Records shown:
- - - - - - -
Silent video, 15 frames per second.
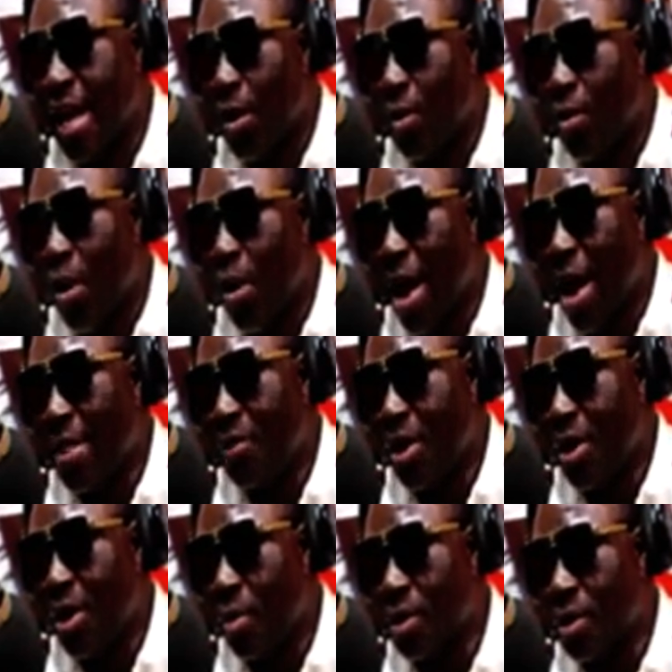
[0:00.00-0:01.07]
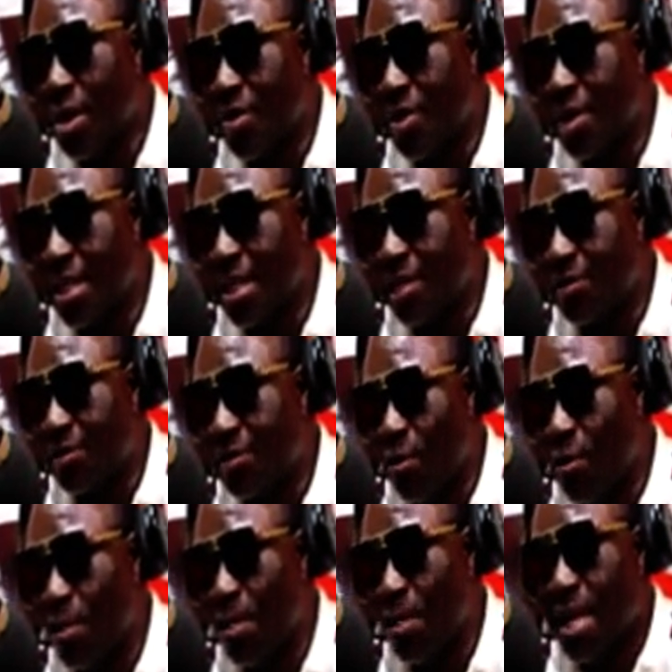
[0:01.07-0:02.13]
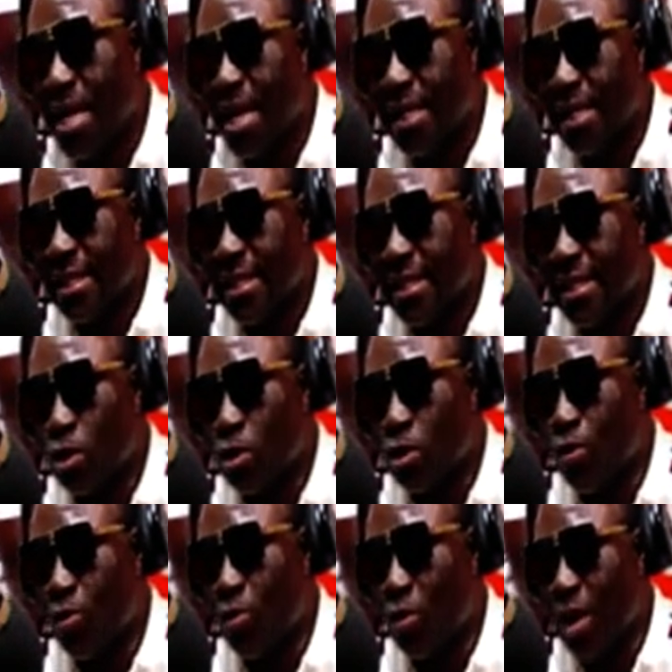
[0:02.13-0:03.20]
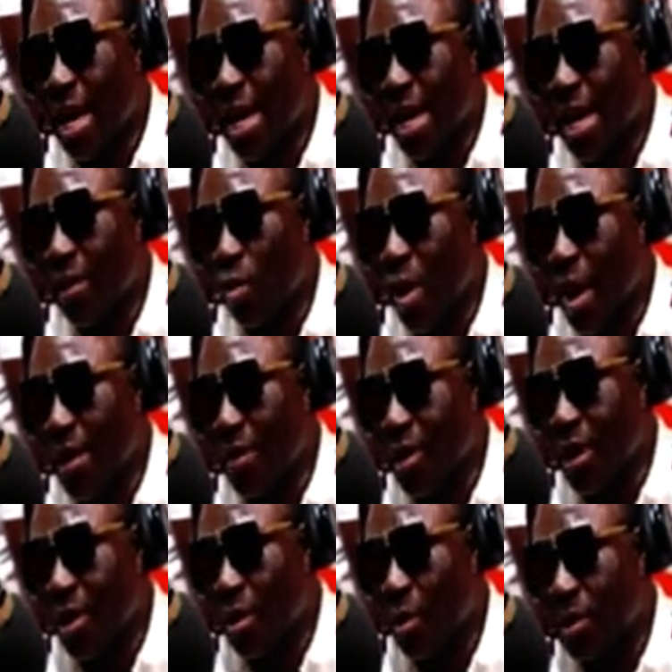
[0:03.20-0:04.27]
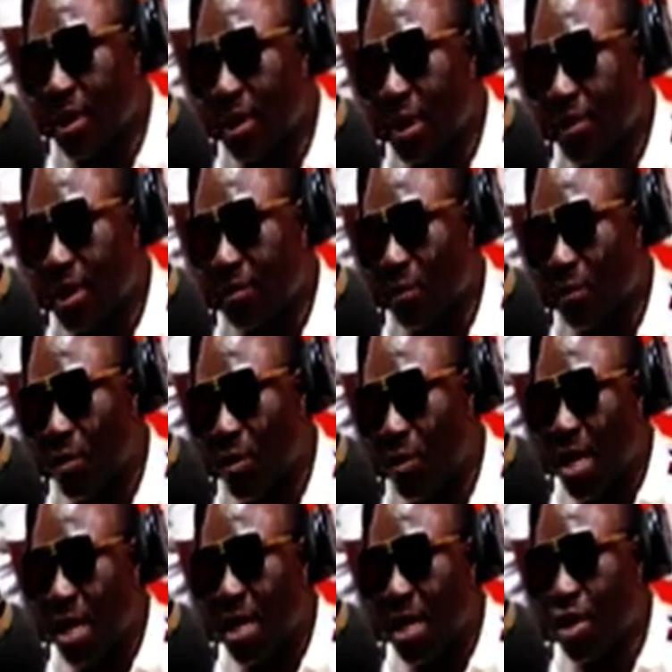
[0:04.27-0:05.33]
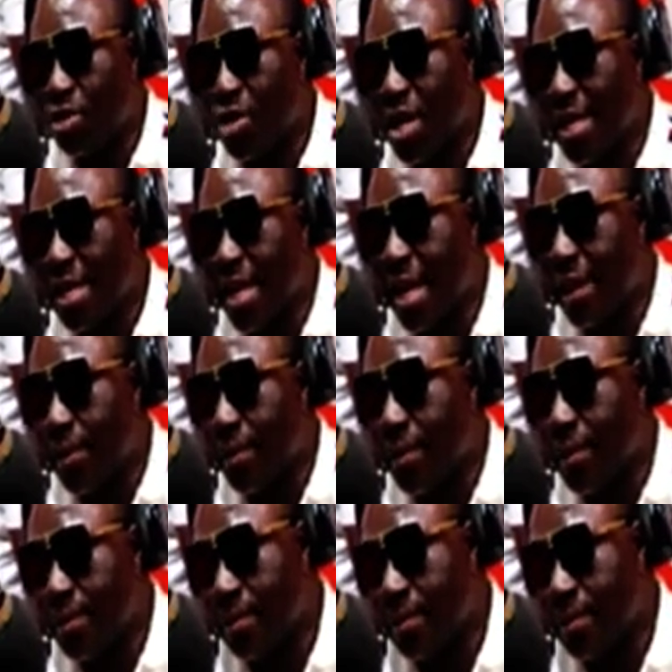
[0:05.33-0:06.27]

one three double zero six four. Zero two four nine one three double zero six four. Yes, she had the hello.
- - - - - - -
Required work: Although the material contains pictures, only the lines are to be written out, exactly as they stand.

Expected answer:
Silent video, 15 frames per second.
[0:00.00-0:01.07]
[0:01.07-0:02.13]
[0:02.13-0:03.20]
[0:03.20-0:04.27]
[0:04.27-0:05.33]
[0:05.33-0:06.27]

one three double zero six four. Zero two four nine one three double zero six four. Yes, she had the hello.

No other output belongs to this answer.